▸ Task data:

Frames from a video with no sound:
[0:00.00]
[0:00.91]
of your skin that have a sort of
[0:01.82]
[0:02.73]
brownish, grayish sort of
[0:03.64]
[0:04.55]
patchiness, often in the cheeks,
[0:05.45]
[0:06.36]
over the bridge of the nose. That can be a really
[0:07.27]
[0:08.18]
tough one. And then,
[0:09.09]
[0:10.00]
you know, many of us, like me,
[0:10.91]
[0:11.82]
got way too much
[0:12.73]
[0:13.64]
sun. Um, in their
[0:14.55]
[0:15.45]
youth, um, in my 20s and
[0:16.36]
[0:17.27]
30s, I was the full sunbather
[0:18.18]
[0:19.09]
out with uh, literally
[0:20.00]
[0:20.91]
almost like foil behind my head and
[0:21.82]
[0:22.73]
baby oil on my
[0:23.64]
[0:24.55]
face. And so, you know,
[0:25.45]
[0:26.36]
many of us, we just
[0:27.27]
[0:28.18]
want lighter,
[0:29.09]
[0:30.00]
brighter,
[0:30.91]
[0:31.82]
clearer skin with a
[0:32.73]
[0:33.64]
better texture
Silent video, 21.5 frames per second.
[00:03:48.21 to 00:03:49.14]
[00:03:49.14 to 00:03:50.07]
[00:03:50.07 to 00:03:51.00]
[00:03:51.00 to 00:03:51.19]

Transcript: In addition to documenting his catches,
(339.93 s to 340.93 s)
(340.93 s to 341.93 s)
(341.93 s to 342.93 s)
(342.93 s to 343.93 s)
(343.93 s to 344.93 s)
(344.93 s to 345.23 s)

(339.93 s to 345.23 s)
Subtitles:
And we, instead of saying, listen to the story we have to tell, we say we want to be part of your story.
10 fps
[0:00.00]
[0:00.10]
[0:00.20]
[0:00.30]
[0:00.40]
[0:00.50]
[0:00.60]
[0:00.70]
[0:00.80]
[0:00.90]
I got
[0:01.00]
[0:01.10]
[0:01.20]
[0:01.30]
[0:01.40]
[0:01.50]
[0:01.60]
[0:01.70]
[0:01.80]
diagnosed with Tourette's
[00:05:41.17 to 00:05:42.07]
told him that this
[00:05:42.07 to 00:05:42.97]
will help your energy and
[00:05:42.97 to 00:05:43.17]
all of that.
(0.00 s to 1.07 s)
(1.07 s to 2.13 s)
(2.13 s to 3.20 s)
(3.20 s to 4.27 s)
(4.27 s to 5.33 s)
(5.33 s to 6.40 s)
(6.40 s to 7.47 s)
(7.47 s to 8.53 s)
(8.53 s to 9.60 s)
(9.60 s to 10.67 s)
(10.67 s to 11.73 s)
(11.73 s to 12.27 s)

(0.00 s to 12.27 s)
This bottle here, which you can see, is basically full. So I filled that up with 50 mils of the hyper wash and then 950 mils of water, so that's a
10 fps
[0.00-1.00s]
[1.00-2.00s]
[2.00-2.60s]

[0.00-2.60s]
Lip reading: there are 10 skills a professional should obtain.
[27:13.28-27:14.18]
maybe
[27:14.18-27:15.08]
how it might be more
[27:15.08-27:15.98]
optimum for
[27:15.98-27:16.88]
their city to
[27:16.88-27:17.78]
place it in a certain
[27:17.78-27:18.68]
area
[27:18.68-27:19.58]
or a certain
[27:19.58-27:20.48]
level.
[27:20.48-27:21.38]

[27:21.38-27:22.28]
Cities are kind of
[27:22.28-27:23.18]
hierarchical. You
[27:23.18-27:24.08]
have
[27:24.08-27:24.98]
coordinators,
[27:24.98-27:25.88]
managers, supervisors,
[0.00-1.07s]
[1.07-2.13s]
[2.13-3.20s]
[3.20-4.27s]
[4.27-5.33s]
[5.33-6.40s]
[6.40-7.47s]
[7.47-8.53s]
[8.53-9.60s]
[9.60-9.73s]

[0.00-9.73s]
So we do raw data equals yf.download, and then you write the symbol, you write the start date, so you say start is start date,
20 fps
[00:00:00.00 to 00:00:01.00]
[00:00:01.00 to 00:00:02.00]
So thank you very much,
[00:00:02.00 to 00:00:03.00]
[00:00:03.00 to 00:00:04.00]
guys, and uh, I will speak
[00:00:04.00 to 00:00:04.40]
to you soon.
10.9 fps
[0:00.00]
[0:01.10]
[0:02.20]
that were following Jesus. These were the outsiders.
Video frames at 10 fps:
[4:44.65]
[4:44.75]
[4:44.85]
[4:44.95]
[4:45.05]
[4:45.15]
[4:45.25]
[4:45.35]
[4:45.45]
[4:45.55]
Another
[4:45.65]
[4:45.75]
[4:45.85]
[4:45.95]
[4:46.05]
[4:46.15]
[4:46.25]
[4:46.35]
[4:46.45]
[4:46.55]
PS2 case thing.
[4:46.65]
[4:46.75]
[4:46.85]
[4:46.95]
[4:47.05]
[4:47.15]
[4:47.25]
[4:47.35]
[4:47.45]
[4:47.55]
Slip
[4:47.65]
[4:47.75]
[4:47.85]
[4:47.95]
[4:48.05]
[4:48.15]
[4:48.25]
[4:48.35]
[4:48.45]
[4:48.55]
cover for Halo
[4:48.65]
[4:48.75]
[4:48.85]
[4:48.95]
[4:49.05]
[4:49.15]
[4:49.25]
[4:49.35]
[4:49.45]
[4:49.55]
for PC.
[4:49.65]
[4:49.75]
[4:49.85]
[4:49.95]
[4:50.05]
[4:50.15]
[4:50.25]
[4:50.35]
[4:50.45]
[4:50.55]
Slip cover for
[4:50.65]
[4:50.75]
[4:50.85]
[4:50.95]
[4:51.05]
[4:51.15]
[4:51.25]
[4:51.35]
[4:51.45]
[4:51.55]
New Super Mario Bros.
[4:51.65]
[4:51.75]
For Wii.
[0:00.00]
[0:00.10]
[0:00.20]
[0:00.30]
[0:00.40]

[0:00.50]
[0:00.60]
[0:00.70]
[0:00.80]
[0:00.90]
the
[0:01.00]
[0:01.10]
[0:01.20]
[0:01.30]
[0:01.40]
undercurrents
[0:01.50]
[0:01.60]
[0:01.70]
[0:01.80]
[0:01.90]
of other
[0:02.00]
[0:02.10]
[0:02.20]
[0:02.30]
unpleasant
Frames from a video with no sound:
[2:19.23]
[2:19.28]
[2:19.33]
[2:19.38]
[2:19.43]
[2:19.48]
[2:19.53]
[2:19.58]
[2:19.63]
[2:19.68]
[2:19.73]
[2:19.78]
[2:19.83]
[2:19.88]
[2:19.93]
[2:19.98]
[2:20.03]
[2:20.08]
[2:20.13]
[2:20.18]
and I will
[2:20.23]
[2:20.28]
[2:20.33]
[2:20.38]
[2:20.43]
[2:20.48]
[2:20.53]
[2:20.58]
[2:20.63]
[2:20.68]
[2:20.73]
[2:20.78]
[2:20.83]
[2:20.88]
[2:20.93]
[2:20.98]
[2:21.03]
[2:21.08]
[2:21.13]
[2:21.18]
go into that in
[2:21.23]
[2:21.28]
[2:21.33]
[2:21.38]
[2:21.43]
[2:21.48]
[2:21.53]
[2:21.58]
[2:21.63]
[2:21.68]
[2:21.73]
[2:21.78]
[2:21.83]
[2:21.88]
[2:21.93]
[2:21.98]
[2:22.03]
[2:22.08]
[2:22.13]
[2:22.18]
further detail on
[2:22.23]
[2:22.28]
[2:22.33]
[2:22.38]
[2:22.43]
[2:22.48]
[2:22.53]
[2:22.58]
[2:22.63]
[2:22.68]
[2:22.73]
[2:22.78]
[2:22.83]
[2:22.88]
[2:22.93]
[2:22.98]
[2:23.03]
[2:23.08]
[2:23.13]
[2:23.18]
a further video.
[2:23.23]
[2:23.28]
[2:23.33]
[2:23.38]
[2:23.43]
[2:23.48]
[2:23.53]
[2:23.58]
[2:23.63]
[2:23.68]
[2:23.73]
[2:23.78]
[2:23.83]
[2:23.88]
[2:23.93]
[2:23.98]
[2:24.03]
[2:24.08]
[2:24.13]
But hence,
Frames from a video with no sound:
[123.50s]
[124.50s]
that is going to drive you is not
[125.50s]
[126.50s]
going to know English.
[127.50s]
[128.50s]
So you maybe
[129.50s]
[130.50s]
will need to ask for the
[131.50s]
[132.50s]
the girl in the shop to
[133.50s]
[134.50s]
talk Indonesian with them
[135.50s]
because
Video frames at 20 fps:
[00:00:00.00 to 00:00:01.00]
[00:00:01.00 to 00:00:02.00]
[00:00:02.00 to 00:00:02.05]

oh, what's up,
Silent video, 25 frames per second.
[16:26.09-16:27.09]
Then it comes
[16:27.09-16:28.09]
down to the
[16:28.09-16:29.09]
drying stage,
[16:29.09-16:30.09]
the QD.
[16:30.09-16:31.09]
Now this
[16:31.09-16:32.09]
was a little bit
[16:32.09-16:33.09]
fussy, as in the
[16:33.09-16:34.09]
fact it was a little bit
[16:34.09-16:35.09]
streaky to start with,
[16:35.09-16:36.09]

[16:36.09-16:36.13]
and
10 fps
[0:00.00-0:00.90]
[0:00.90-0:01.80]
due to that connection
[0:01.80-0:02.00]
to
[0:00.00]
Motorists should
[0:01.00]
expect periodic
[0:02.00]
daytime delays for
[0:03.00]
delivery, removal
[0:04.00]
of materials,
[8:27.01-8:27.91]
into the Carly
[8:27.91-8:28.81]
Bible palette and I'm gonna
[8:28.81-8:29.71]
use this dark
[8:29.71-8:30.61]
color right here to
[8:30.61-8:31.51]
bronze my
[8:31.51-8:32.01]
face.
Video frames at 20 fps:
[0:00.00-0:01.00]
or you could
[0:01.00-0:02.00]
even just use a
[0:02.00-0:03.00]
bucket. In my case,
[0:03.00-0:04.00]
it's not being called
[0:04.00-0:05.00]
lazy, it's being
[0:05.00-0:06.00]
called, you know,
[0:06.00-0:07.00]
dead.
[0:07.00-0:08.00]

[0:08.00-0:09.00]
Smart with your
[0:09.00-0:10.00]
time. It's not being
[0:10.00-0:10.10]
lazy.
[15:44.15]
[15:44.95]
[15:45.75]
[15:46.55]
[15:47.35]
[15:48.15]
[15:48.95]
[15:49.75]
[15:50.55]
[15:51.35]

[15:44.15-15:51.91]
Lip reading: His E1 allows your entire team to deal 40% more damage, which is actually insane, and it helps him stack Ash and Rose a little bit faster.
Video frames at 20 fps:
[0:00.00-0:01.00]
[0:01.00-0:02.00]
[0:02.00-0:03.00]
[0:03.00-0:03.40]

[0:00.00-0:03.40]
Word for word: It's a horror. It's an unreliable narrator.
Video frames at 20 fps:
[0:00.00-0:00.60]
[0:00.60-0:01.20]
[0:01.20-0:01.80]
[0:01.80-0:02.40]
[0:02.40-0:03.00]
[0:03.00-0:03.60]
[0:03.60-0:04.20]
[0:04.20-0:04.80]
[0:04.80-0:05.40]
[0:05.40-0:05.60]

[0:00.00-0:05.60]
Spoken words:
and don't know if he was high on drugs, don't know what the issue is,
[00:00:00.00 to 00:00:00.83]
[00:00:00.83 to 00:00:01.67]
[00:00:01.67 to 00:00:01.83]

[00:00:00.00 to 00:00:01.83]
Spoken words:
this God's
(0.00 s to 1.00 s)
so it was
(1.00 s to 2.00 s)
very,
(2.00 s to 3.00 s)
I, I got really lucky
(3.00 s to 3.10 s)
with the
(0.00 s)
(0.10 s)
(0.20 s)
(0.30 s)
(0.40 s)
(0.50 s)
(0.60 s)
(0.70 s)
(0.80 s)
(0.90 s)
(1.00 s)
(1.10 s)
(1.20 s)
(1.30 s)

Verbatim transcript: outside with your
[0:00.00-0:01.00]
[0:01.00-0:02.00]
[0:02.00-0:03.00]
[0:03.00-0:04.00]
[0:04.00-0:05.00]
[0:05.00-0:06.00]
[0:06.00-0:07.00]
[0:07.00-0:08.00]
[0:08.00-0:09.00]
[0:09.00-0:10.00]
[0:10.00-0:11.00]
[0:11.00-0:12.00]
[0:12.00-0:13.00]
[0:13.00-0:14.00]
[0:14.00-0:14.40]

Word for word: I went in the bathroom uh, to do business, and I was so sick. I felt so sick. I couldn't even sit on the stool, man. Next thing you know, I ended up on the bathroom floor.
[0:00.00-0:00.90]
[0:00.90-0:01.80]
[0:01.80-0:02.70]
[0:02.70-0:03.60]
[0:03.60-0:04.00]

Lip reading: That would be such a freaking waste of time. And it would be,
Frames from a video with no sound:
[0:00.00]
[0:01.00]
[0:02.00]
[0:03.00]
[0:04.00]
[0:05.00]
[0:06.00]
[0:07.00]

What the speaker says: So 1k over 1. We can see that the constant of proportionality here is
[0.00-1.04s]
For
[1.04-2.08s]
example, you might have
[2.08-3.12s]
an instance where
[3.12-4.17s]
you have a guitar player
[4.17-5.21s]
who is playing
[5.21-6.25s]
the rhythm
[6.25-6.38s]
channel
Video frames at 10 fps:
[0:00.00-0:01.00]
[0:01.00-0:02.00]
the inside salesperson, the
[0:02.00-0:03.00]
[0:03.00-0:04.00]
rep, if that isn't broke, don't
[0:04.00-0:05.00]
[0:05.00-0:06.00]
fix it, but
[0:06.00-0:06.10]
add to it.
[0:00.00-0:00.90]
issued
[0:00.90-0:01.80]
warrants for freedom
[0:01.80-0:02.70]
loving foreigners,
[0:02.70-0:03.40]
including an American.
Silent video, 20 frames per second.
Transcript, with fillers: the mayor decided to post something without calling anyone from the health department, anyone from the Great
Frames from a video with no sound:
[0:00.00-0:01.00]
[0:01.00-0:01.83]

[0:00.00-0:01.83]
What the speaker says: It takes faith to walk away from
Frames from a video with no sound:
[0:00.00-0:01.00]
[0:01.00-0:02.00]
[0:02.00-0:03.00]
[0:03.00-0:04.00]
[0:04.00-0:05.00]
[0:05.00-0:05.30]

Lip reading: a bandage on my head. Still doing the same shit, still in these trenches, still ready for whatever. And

▸ Exercise:
Output the listing above word for word, from the opening line through the line that contains "(339.93 s to 345.23 s)", and leave out everything after it.

▸ Exercise answer:
Frames from a video with no sound:
[0:00.00]
[0:00.91]
of your skin that have a sort of
[0:01.82]
[0:02.73]
brownish, grayish sort of
[0:03.64]
[0:04.55]
patchiness, often in the cheeks,
[0:05.45]
[0:06.36]
over the bridge of the nose. That can be a really
[0:07.27]
[0:08.18]
tough one. And then,
[0:09.09]
[0:10.00]
you know, many of us, like me,
[0:10.91]
[0:11.82]
got way too much
[0:12.73]
[0:13.64]
sun. Um, in their
[0:14.55]
[0:15.45]
youth, um, in my 20s and
[0:16.36]
[0:17.27]
30s, I was the full sunbather
[0:18.18]
[0:19.09]
out with uh, literally
[0:20.00]
[0:20.91]
almost like foil behind my head and
[0:21.82]
[0:22.73]
baby oil on my
[0:23.64]
[0:24.55]
face. And so, you know,
[0:25.45]
[0:26.36]
many of us, we just
[0:27.27]
[0:28.18]
want lighter,
[0:29.09]
[0:30.00]
brighter,
[0:30.91]
[0:31.82]
clearer skin with a
[0:32.73]
[0:33.64]
better texture
Silent video, 21.5 frames per second.
[00:03:48.21 to 00:03:49.14]
[00:03:49.14 to 00:03:50.07]
[00:03:50.07 to 00:03:51.00]
[00:03:51.00 to 00:03:51.19]

Transcript: In addition to documenting his catches,
(339.93 s to 340.93 s)
(340.93 s to 341.93 s)
(341.93 s to 342.93 s)
(342.93 s to 343.93 s)
(343.93 s to 344.93 s)
(344.93 s to 345.23 s)

(339.93 s to 345.23 s)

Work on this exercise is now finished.